Dr. Derrick Hull
Researcher, Clinical Psychologist, Founding Clinical Lead at Slingshot AI

Dr. Derrick Hull is a clinical psychologist, researcher, and technologist specializing in artificial intelligence for mental health. He serves as founding Clinical Lead at Slingshot AI, where his work on Ash focuses on how AI systems can support meaningful psychological change beyond information delivery, with an emphasis on real-world evidence and clinical effectiveness.
Over the past two decades, Dr. Hull has held research and product leadership roles across digital mental health companies including Talkspace, Noom, and Mindbloom. His work spans psychotherapy research, digital therapeutics, and the application of natural language processing to mental health interventions. He has also received over $10M in funding from the National Institute of Mental Health (NIMH), supporting research into psychotherapy processes and technology-enabled treatment development.

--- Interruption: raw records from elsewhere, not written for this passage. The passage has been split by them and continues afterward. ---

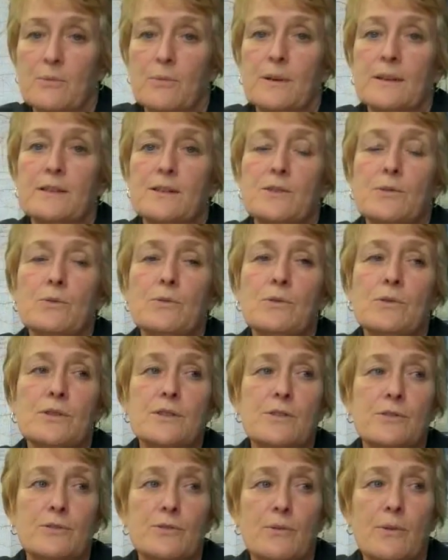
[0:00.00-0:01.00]
When
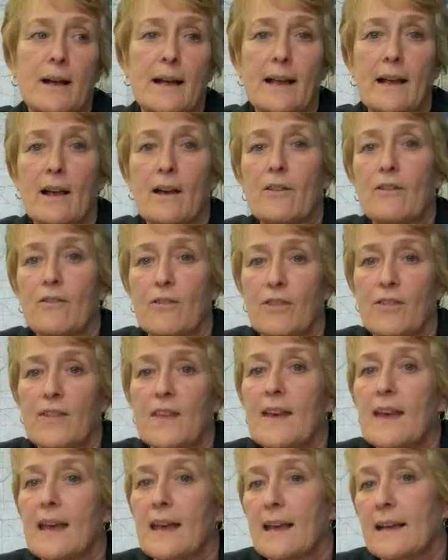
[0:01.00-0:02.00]
schools are trying other
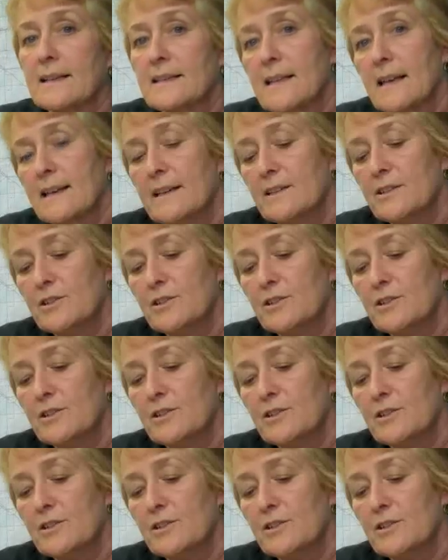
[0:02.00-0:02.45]
things,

Dr. Hull's research focuses on mechanisms of change in psychotherapy, evaluation of AI-mediated mental health interventions, and the development of scalable, evidence-based approaches to behavioral health care. He has contributed to peer-reviewed research in journals including Nature, PNAS, JAMA, and Behavioral and Brain Sciences, and his work has been featured in major media outlets including The New York Times, The Wall Street Journal, and TIME.
He received his Ph.D. in Clinical Psychology from Columbia University, following graduate training in neuroscience and linguistics at Harvard and MIT.
Explore their work
Psychotherapy and digital intervention research
BMC Psychiatry, 2020.
Research examining psychotherapy processes and digital mental health intervention mechanisms, contributing to the evidence base for scalable behavioral health treatments.
Message-based versus video-based therapy effectiveness
JMIR, 2023.
A randomized controlled trial comparing modalities of digital therapy delivery, including asynchronous messaging versus video-based treatment.
Digital psychotherapy outcomes and clinical services research
Psychiatric Services, 2024.
A study examining comparative effectiveness of digital mental health interventions and implications for scalable care delivery models.